近年、日本では少子高齢化による労働力不足のため、さまざまな業種でAIが導入されています。製造業では以前から工場の生産ラインで自動化が進められていましたが、最近では接客業においてもAIの活用が始まっています。
本記事ではAI接客とは何か、どのような場所で活用されているか、活用のメリットや注意点について解説します。
AI接客とは、コールセンターや店頭などで、人間が従来行ってきた接客対応をAIが代行することです。特にコールセンターはストレスが高い労働環境などが原因で人手不足となり、非正規雇用や地方への移転が進んでいますが深刻な人手不足は解決していません。
AI接客はユーザーとの対話の中でも経験を積んで学習をするため、人間が指示を出す必要がありません。またAIによるチャットボットは、単純な質問への自動回答に限らず複雑な質問への回答や雑談といった難易度の高い対応が可能になります。
今後AIの発達が進むとさらに活用の可能性が広がり、ホテルやレストランや病院など多くの場所で活用が始まるかもしれません。
AI接客が活用されている事例をご紹介します。
接客ロボットはレストランやホテルの受付、空港や商業施設などで徐々に見られるようになりました。コロナ禍では感染防止の観点から導入が進むケースが増えました。レストランではロボットが食事の配膳を行い、商業施設では広告の配布などを行います。さらにコミュニケーション型ロボットは医療関係や教育関係での実証試験が進められています。

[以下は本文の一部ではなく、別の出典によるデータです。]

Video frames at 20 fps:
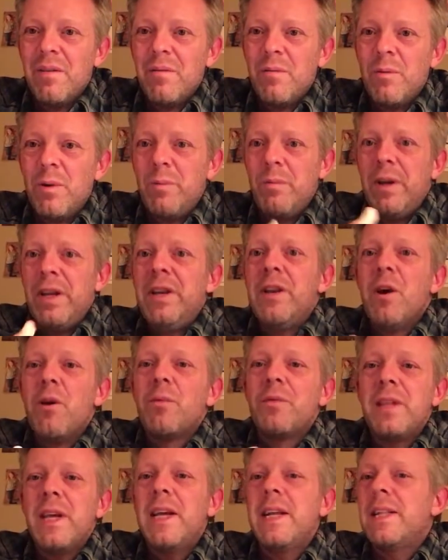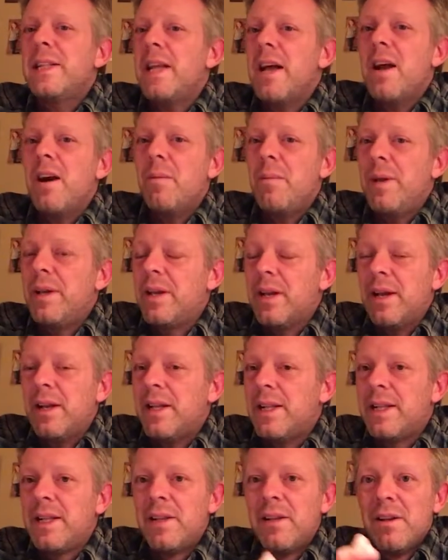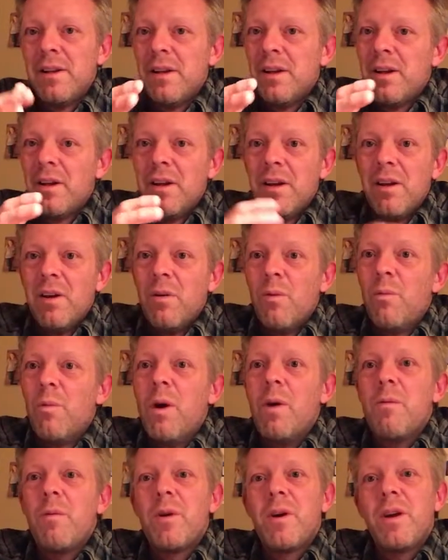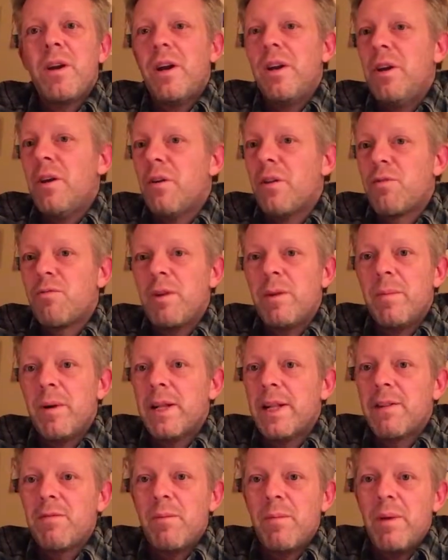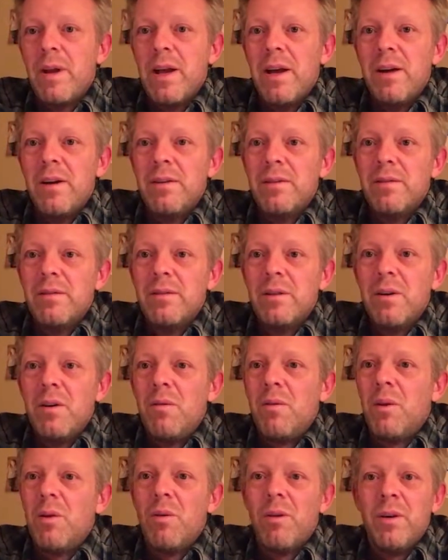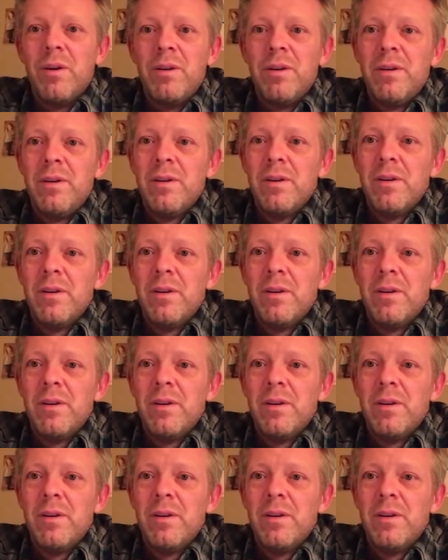when we know things now, because what we're going to know 3 months from now, oh Lord.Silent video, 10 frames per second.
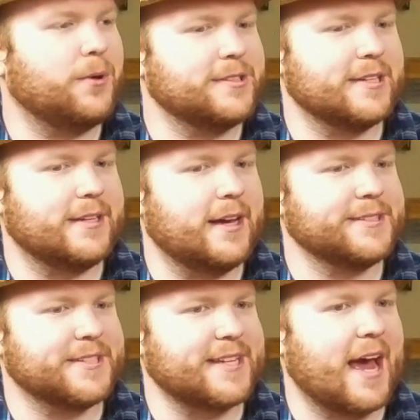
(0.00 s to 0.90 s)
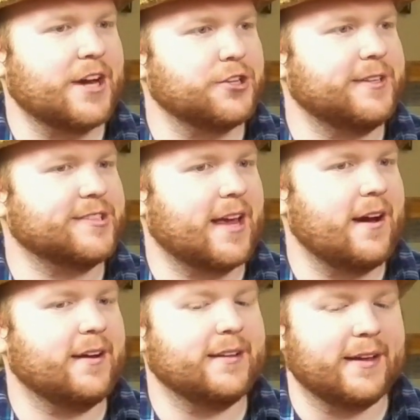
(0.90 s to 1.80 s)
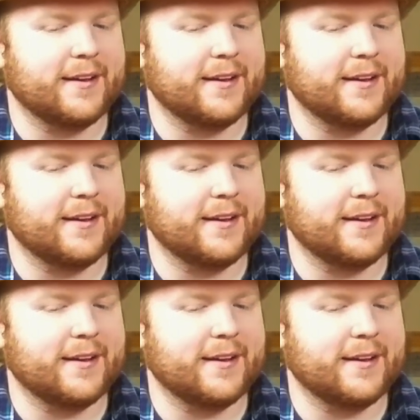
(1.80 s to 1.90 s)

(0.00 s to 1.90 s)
And then once it does, it's actually scary.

AIチャットボットは企業のカスタマーセンターや、ヘルプデスクなどで活用されている利用者の質問に24時間応答するシステムです。的確な回答をするためAIの学習機能を利用しています。初期費用がかかりますが、業務の効率化やコスト削減に貢献が可能となるため、徐々に企業での導入が進められています。
アバター(分身)接客とはモニターに表示されたキャラクターなどが、店員に代わって接客するシステムです。店員は別の場所でアバターを通じて接客する仕組みで、場所にとらわれない働き方や感染リスクを抑えるメリットがあります。来客が気軽に質問しやすいことなども特徴です。
AI接客を導入するメリットは以下の通りです。
AI接客を導入すると従来は人が対応していた業務を無人化できます。人手不足に悩む企業や店舗などの課題を解決できる可能性があります。さらに人を雇う場合に発生する急な退職や欠勤といったトラブルが起きにくく、安定した運用が可能です。

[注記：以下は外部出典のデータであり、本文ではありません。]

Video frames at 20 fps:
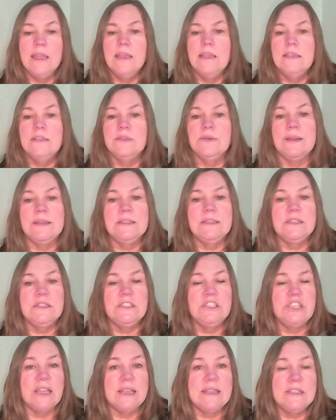So I
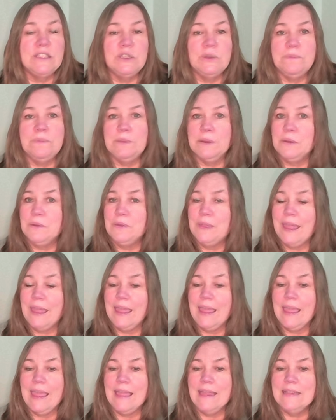suggest you build the
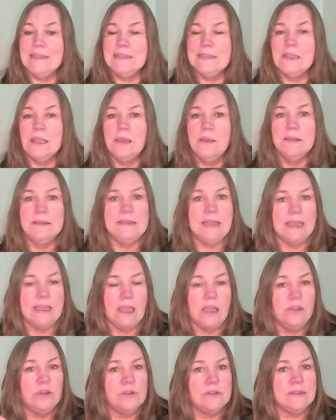hands, take
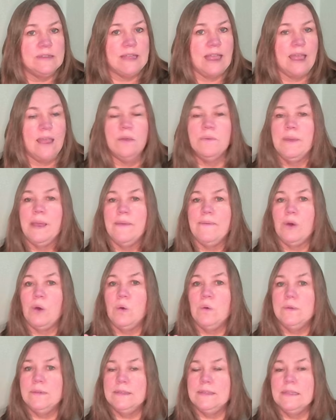out your set. We have a
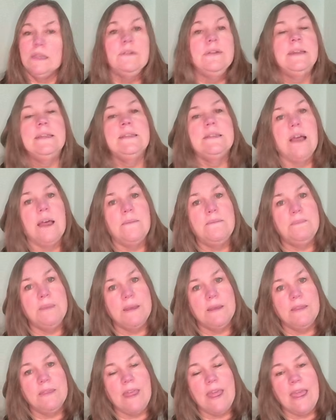whole series on
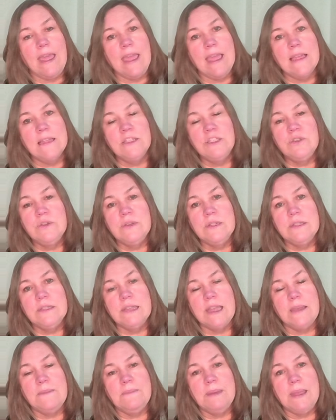build the hands. You can
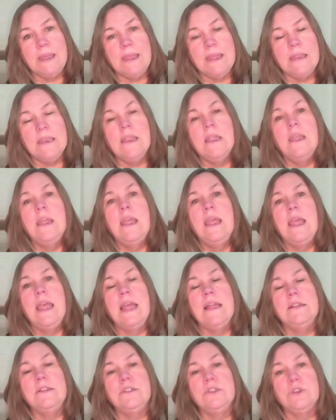type in
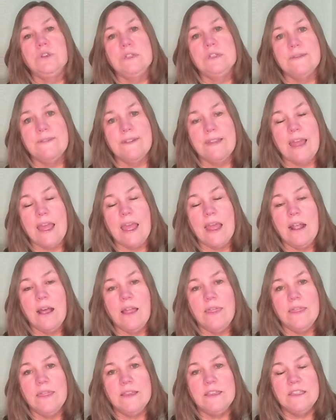and search for that
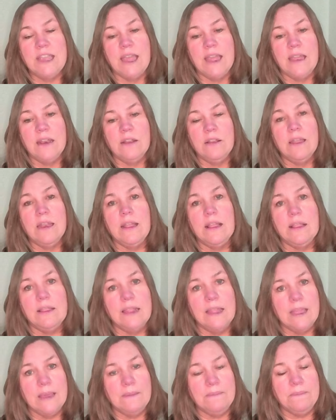on the channel, and I'll
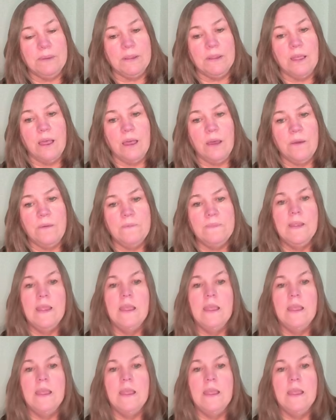link it below.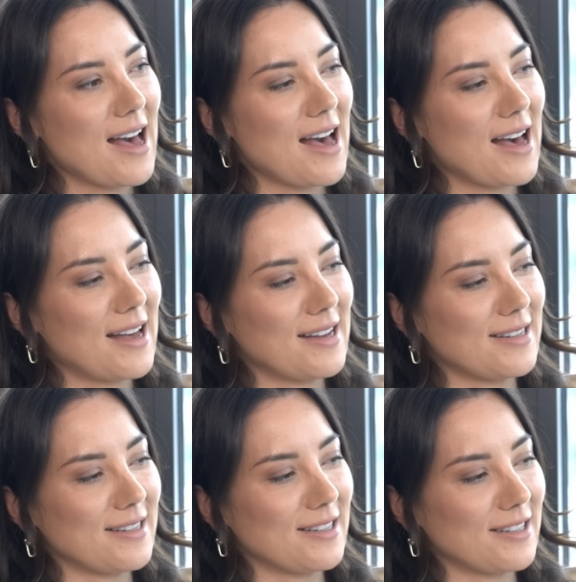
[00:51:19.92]

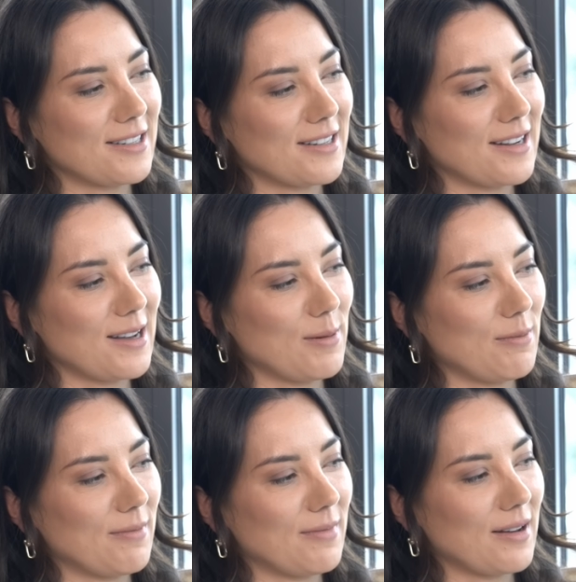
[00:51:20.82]
And
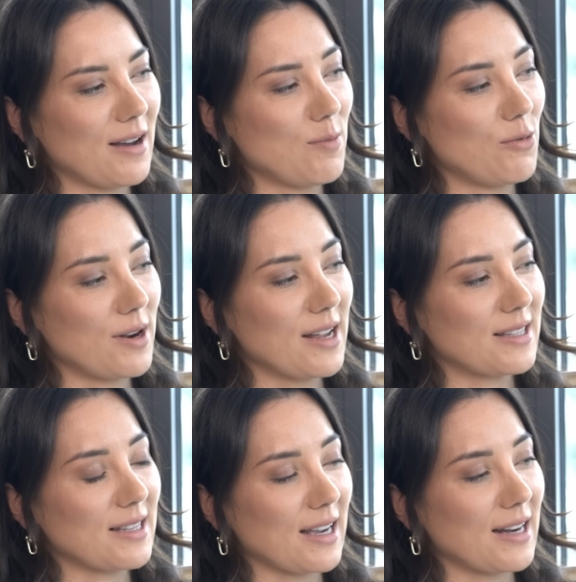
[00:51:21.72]
I bought it
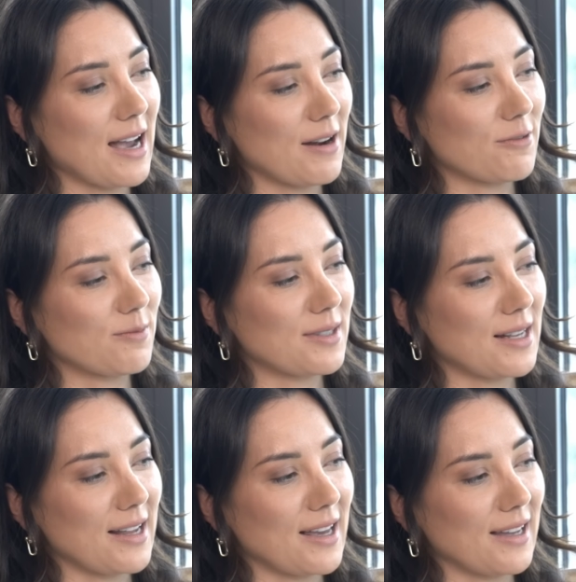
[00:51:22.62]
secondhand from
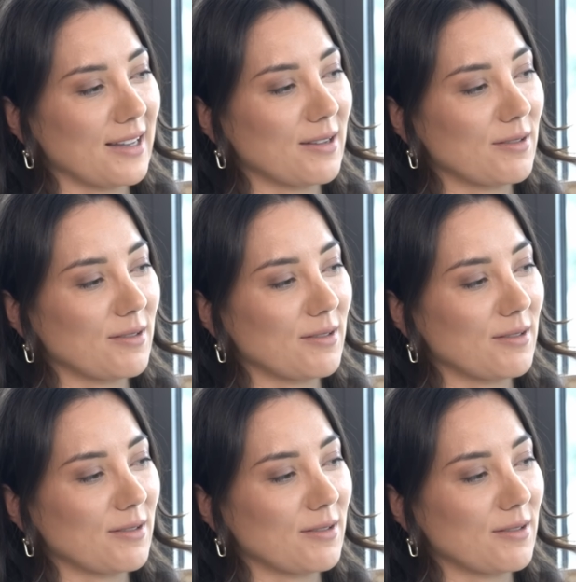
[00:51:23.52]
Cellier.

AI接客は人が不在でも自動で対応ができ、また人間と違って休憩や休暇を取る必要がないため、昼夜を問わず24時間対応が可能です。有人のサービスセンターでは定時で繋がらなくなるなど不便な点があるため、AI接客を導入することで顧客の満足度が上がる可能性があります。

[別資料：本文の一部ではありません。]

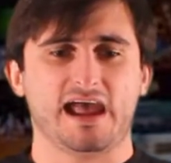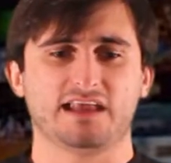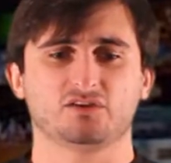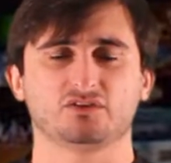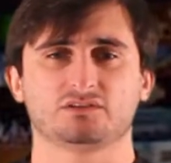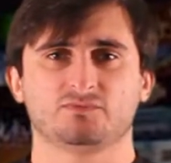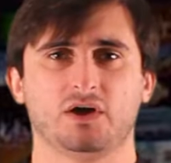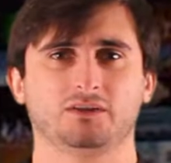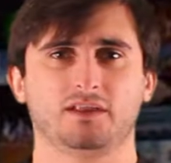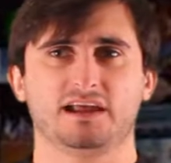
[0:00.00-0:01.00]
and it just
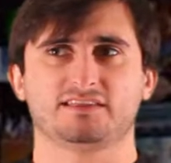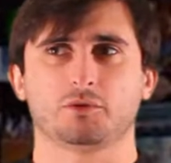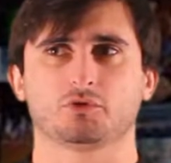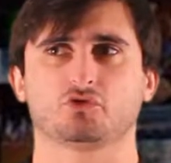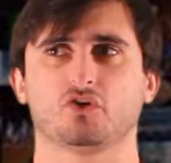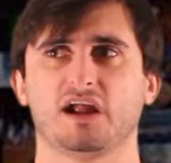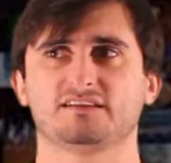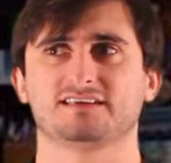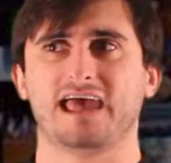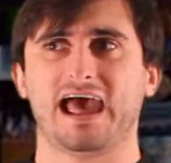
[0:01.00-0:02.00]
felt like they were
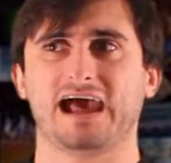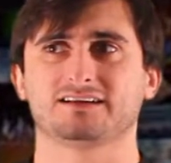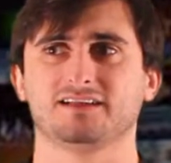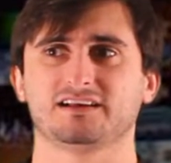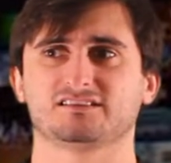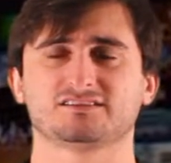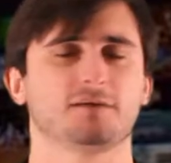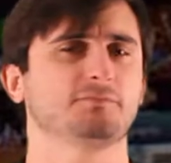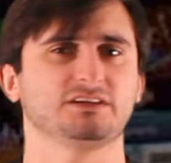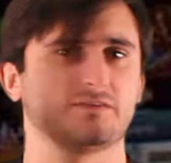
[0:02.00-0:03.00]
trying to add like
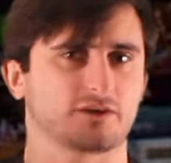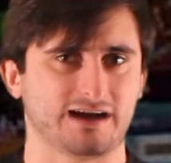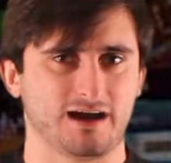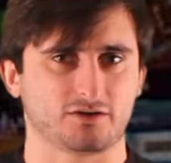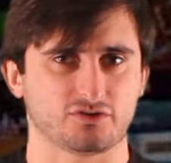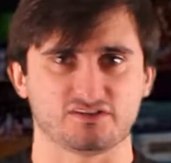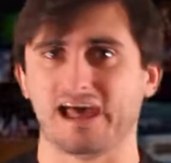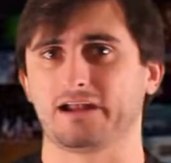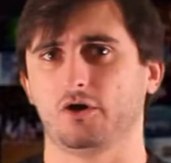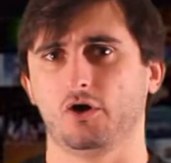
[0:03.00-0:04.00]
something to their characters
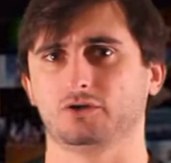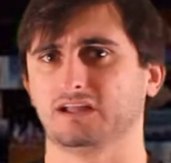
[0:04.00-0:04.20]
at all.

AI接客では人間と違って均一で安定した対応ができるメリットがあります。従来の人による接客はその人の性格やスキル、体調などの要因によってサービスの質が安定しない場合があります。また、AIは学習能力によって経験を積むことでサービスの品質が向上する点もメリットになります。
AI接客は学習内容によって、英語に限らず複数言語の対応が可能です。従来の人による接客で複数の言語に対応できる人材を探すのは難しいですが、AI接客であれば学習機能によって必要な言語の種類を増やすことができます。インバウンドによる需要増加や、国際的なビジネスへの対応においてメリットとなります。
AI接客導入にはいくつかの注意すべき点があります。
AI接客を導入するためにはソフトやロボットなど必要な環境を揃える必要があり、導入後のメンテナンスなどのランニングコストも必要となります。高度な知識を持つ人材や業者の確保も課題となるため注意が必要です。
AI接客はこれから導入が進んでいく技術であり、ユーザーの中には対人の接客に慣れていてAIが苦手という人がいます。AI技術は日々進化していますが、イレギュラーな対応はできないことがあるのでユーザー側の理解が必要となる場合があります。
AI接客は人手不足の解消や業務効率化などのために取り入れる企業が増加しています。今後はAI技術の改善により、サービスの品質向上といった目的でも導入が進むかもしれません。